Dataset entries
━━━━━━━━━━━━━━━━━━━━━━━━━━━━━━

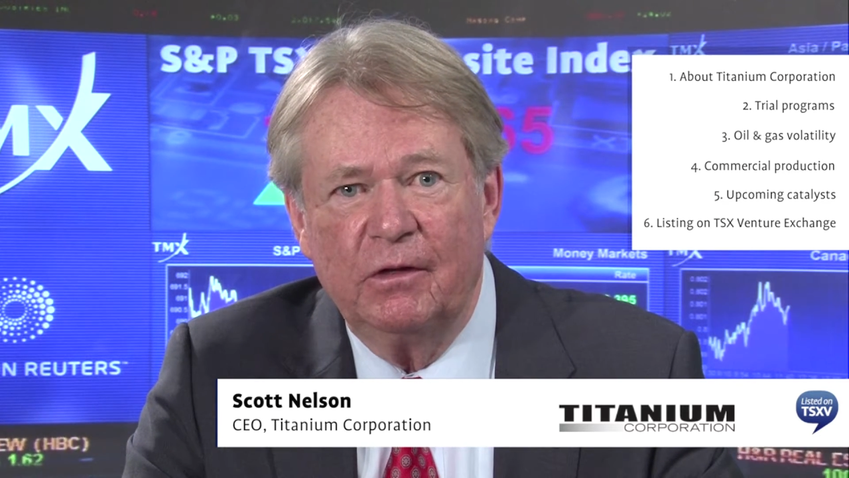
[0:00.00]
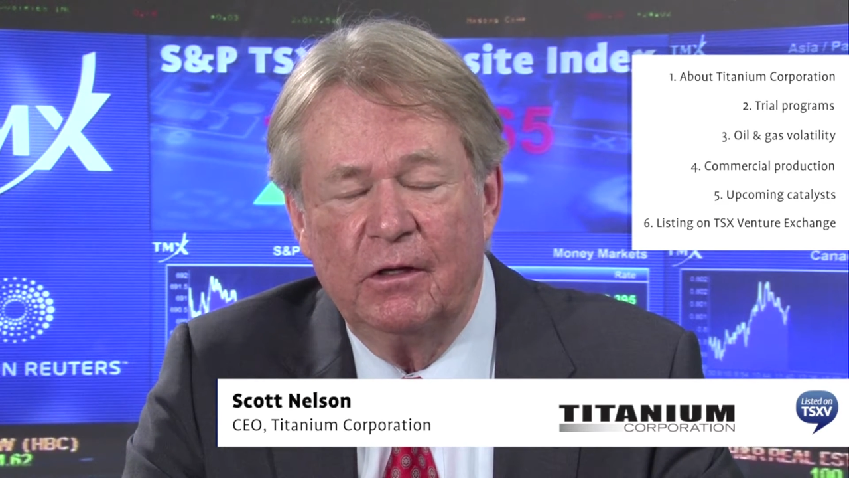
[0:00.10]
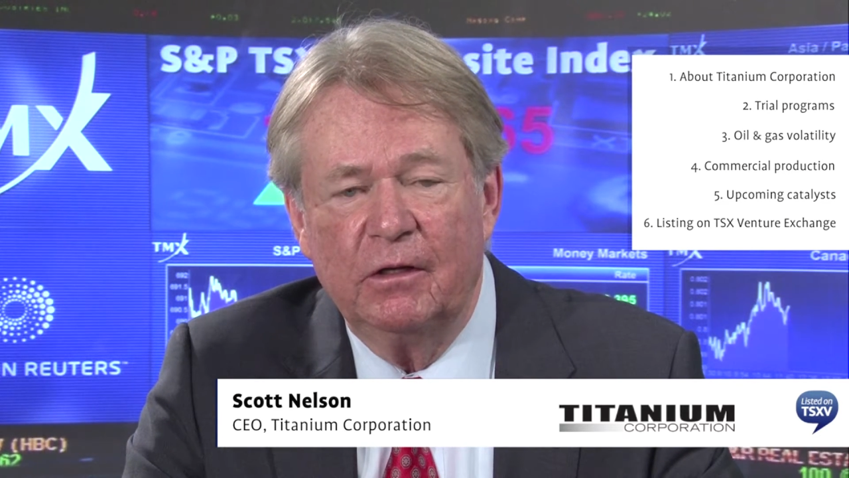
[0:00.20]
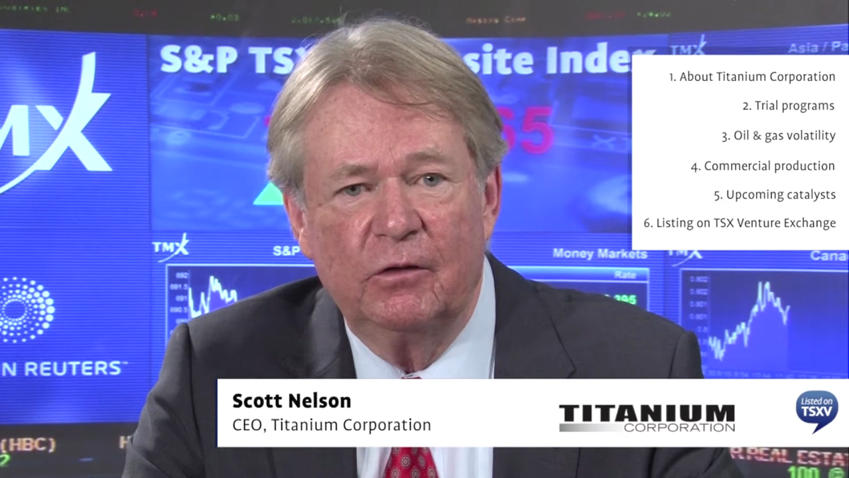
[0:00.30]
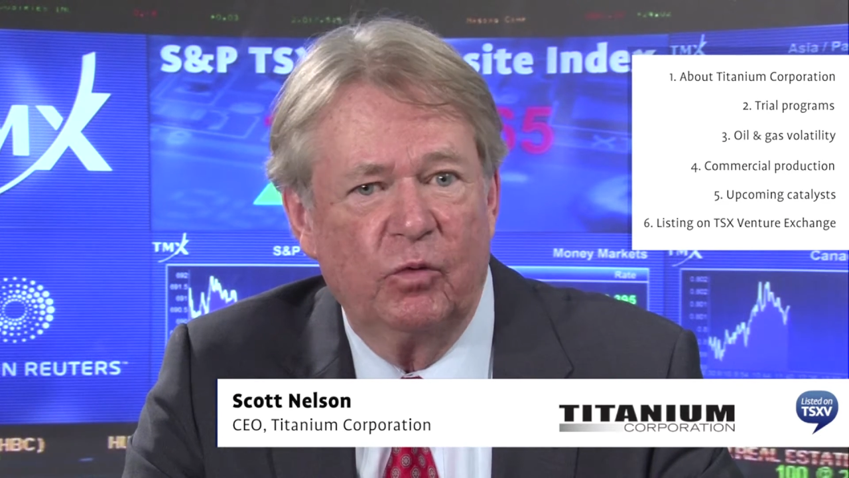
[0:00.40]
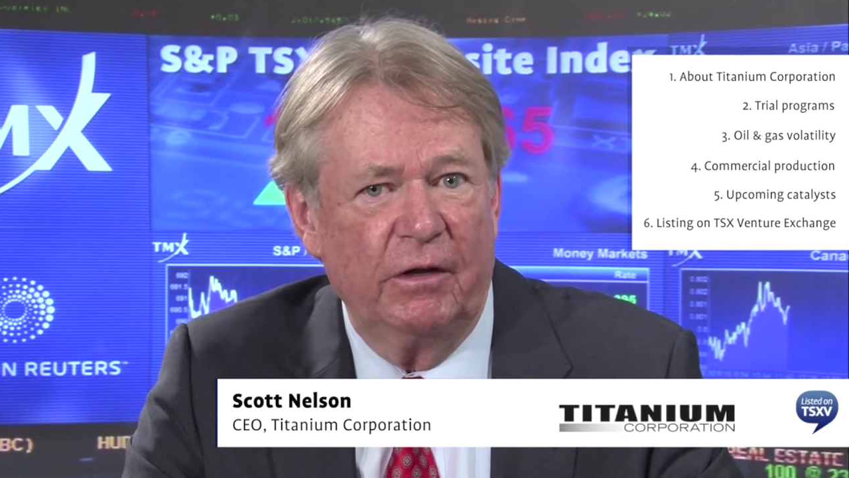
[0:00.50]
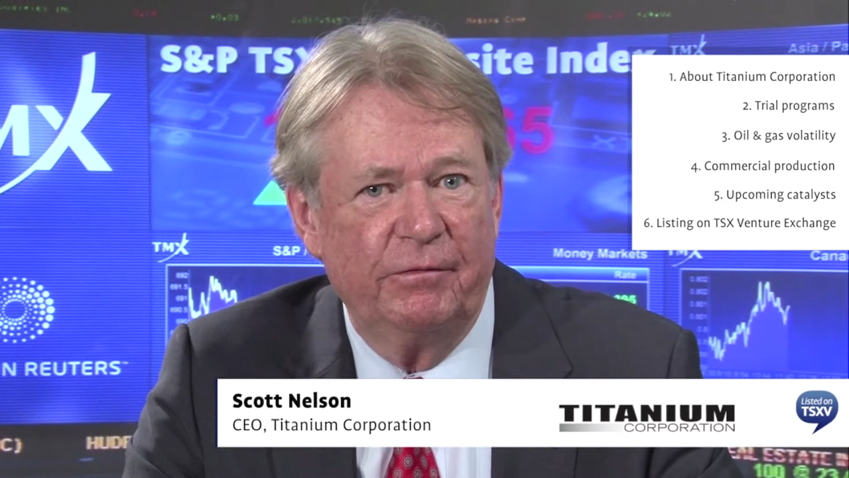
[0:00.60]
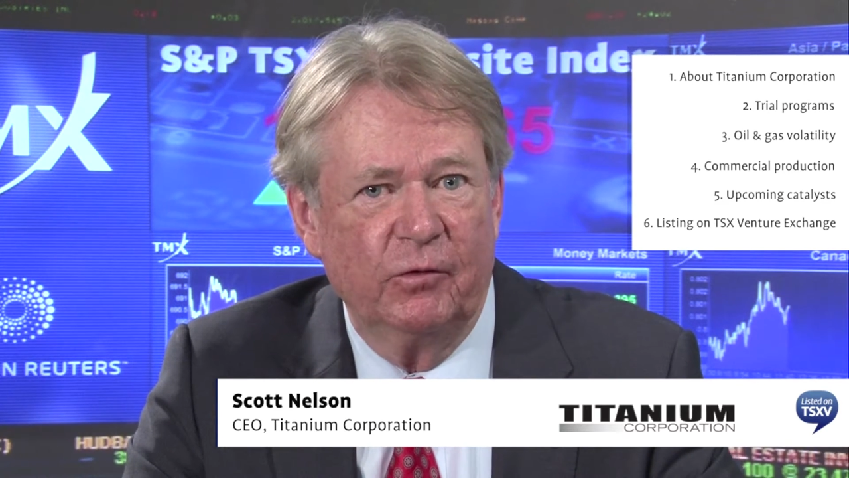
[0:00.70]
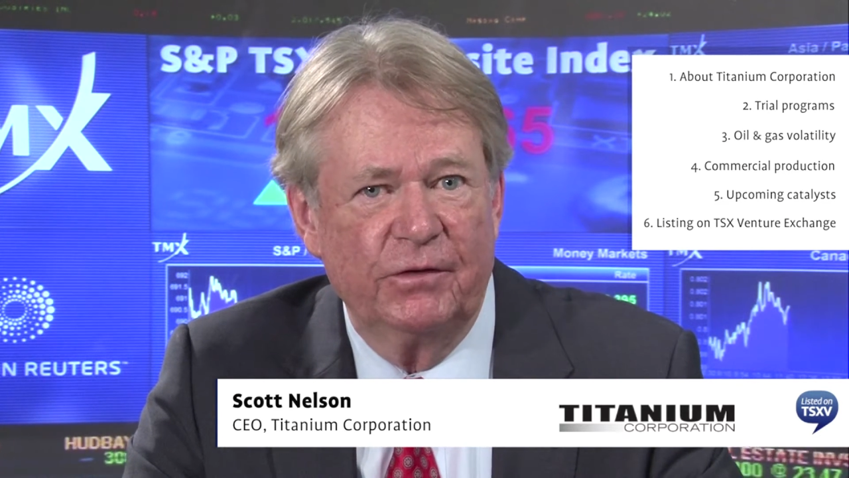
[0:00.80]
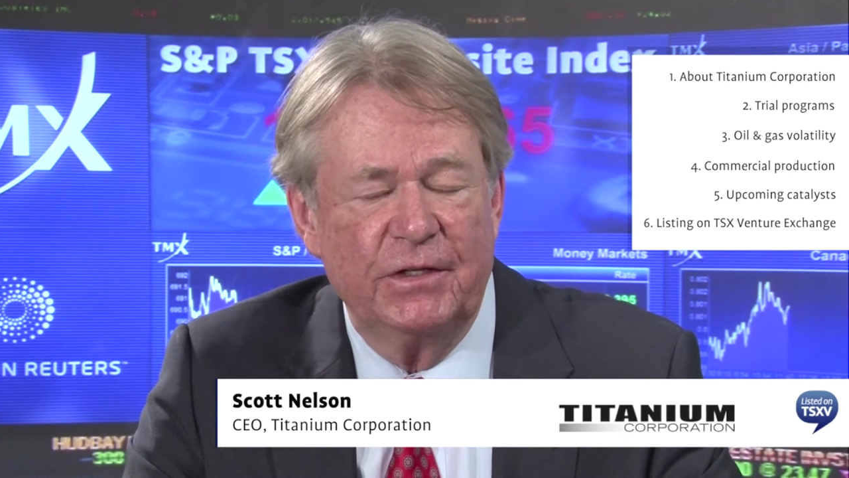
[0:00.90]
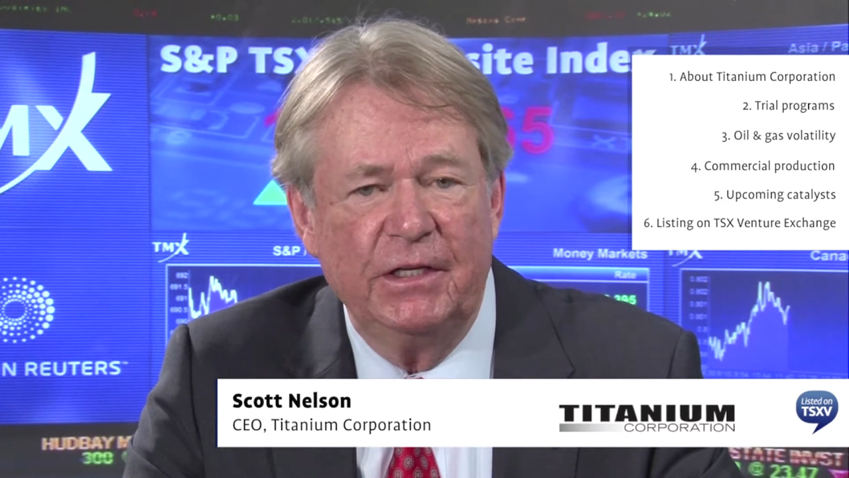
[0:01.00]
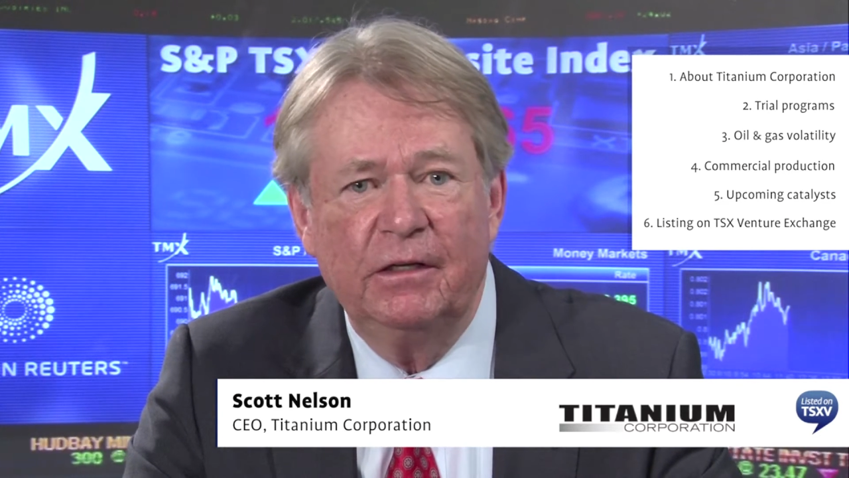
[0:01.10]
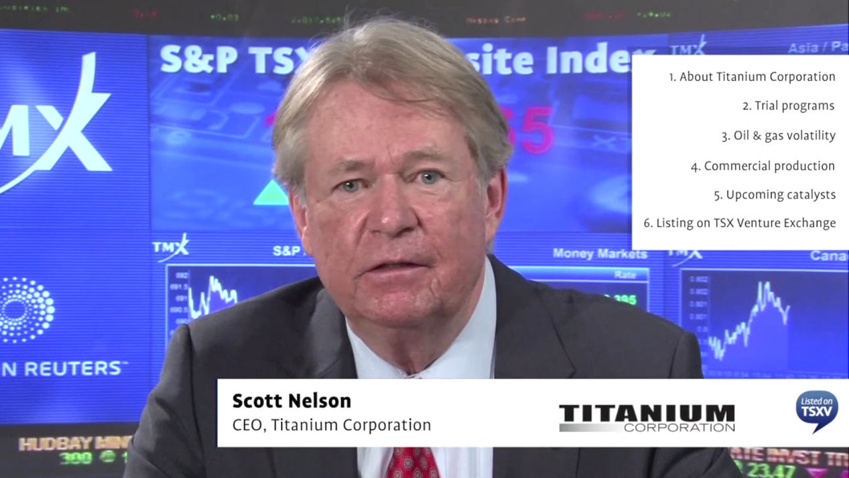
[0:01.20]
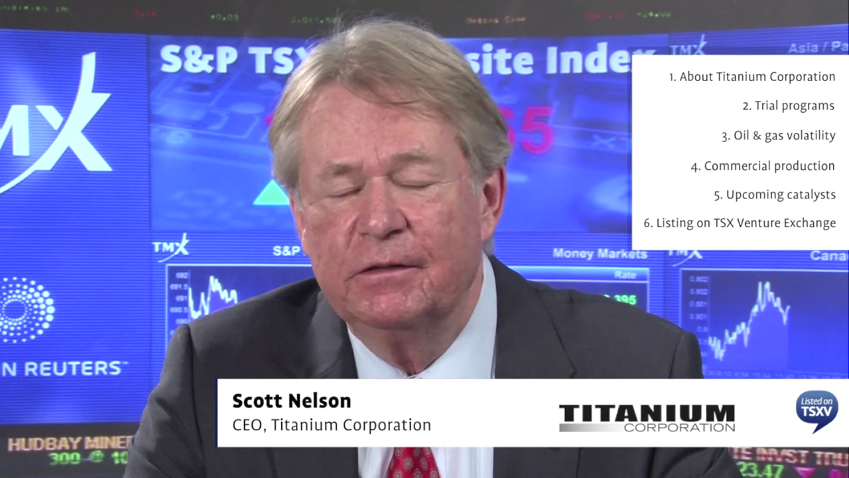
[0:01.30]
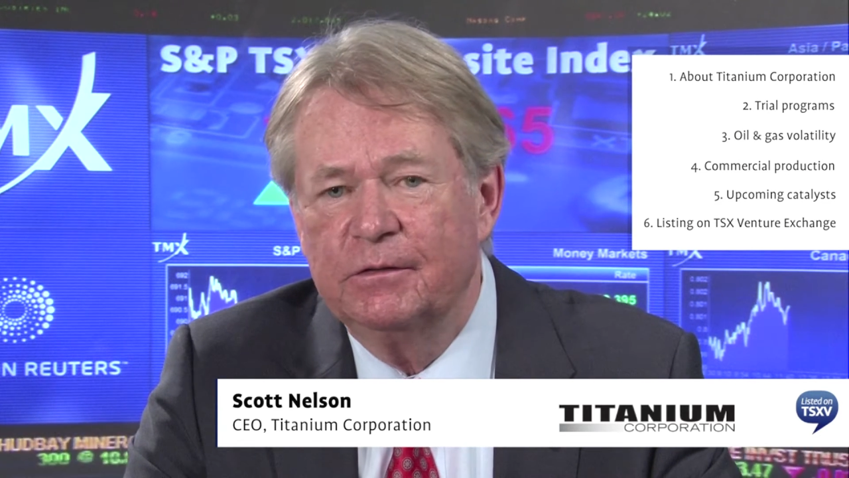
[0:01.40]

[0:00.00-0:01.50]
in 2014,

━━━━━━━━━━━━━━━━━━━━━━━━━━━━━━

What is expected
Without copying any images, transcribe the records exactly as they stand.

Exercise answer
[0:00.00]
[0:00.10]
[0:00.20]
[0:00.30]
[0:00.40]
[0:00.50]
[0:00.60]
[0:00.70]
[0:00.80]
[0:00.90]
[0:01.00]
[0:01.10]
[0:01.20]
[0:01.30]
[0:01.40]

[0:00.00-0:01.50]
in 2014,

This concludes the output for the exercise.